Novos Repertórios Curitiba: Uma gira digital negra e sem fim

Leandro Nunes

31 de julho de 2017 | 16h02

Curitiba

A urgência que é capaz de habitar o teatro nem sempre é uma verdade autoevidente. Isso pelo fato de que a construção de sentido toma caminhos diferentes de criação e compreensão. Por isso o teatro pode abrigar todas as possibilidades.

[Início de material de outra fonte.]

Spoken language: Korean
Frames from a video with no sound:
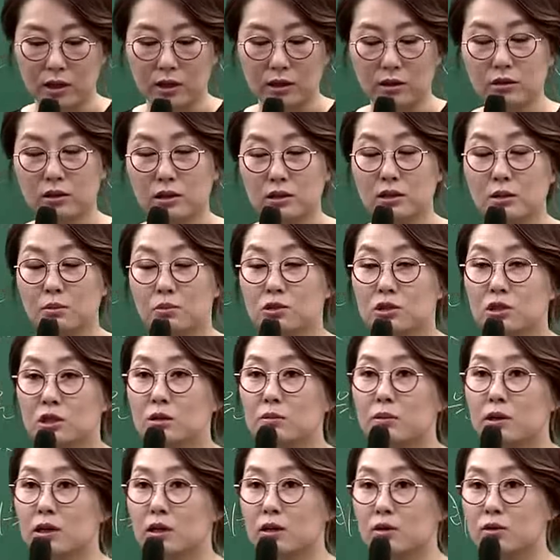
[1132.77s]
이렇게 이제 보시기
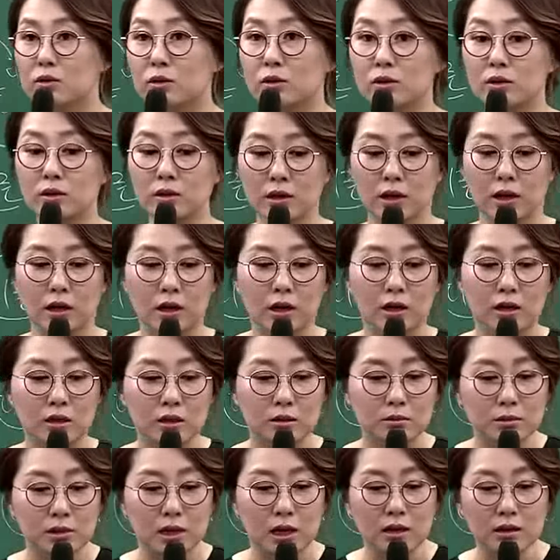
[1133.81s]
바라고요.
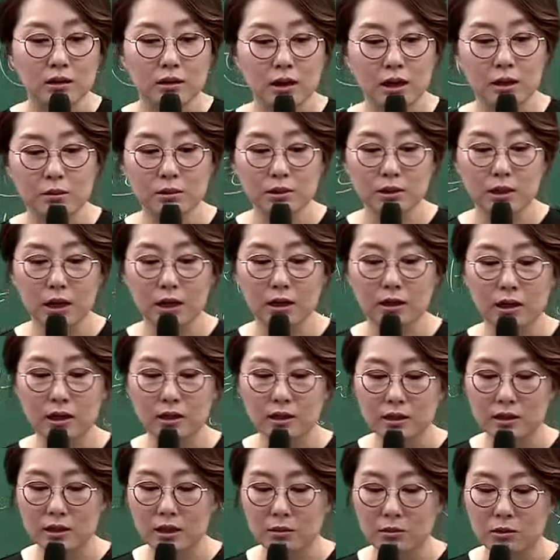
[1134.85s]
그럼 얘 때문에
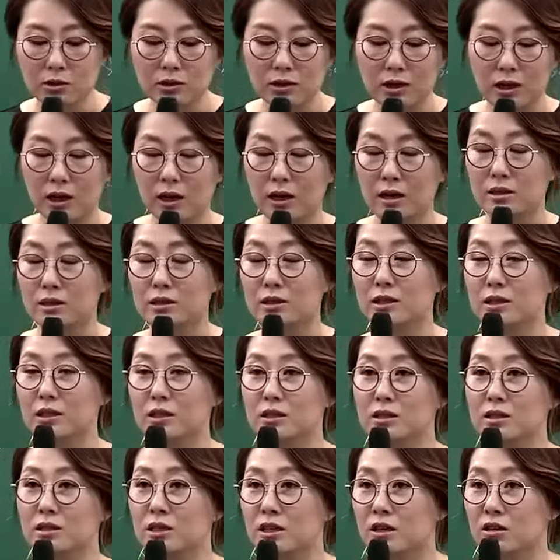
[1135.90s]
헷갈리는 게 뭐냐,
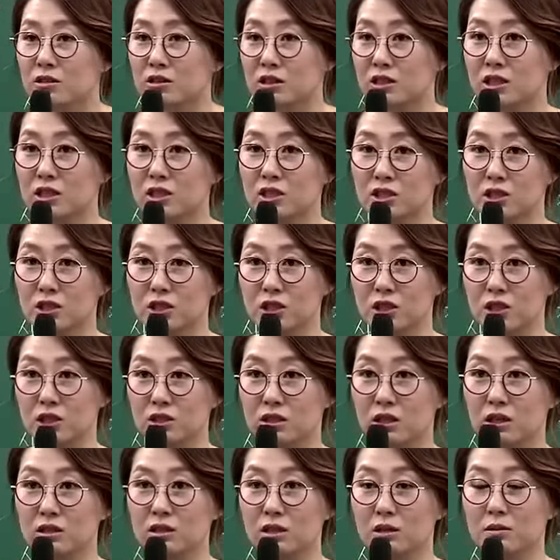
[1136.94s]
키읔이에요. 키읔.
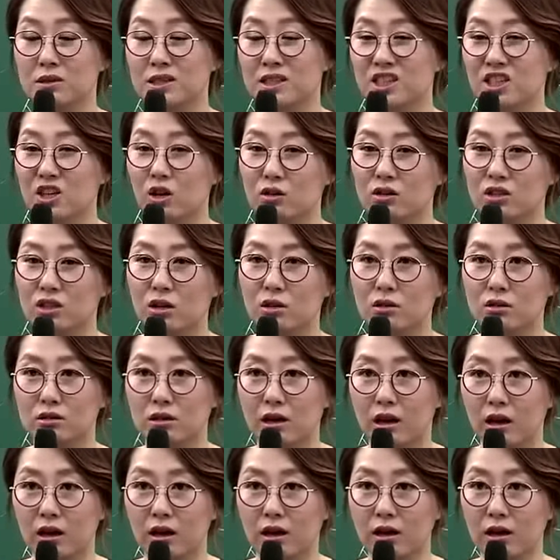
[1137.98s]
얘를 잠깐 키역키역
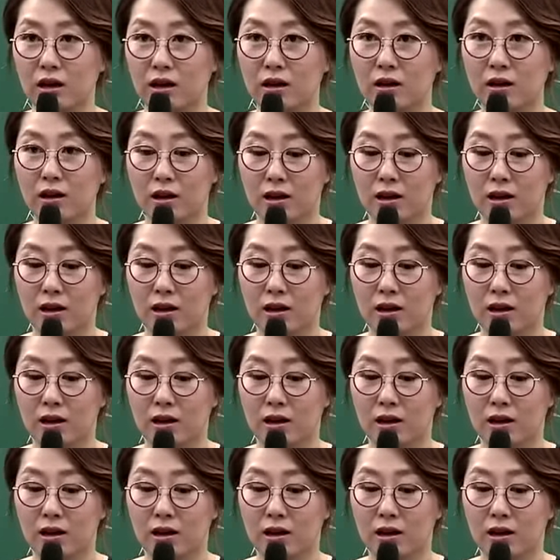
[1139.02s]
그래.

Se por um lado isso é entusiasmante, existe a necessidade de alcançar o tempo presente. A combinação de urgências com o tempo presente pode ajudar a redimensionar o olhar sobre a atualidade, embora tenha tão pouco poder de transformá-la a curto prazo e diretamente. A revolução do teatro está em contaminar público e artistas de novas perspectivas e isso não é pouca coisa.

Foto: Lina Sumizono

A construção dessas perspectivas pode estar na mira de Macumba: Uma Gira sobre o Poder. Entretanto é difícil dizer o que não está na mira da Companhia Transitória. Desde a lista dos negros mais ricos do mundo, os mitos de origem africana, o candomblé, a espiritualidade, o movimento negro contemporâneo, os navios negreiros, UFA! Não é possível ignorar a importância estética e história de cada um desses tópicos. No entanto é preciso levar em conta que uma pesquisa sobre cada um é capaz de redundar em repertórios para uma década pelo menos.

A ambição da companhia em tentar correlacionar tantas interlocuções é um atenuador na construção de sentido. A medida em que se adiciona uma nova pauta é preciso levar em consideração que existe um conjunto. Por se assemelhar ao modo de comunicação digital, a montagem se distancia da artesania teatral e lança links de assuntos relevantes que se acumulam uns sobre os outros, sem progressão.

Foto: Lina Sumizono

Quando a companhia encara o discurso como principal arma, os outros elementos formais padecem na cena. As canções, as vestimentas, os instrumentos, os versos e tudo que deveria soar poético ganha funções acessórias. De música temos sons, de figurino temos fantasias, de versos temos retórica. A intenção resguarda a razão de estar e ser em cena mas o contrário exotiza.

A falta de unidade também percorre o corpo dos atores. No fim, não se dança, não se canta, não se narra, pois o argumento ativista desequilibrou a natureza do teatro.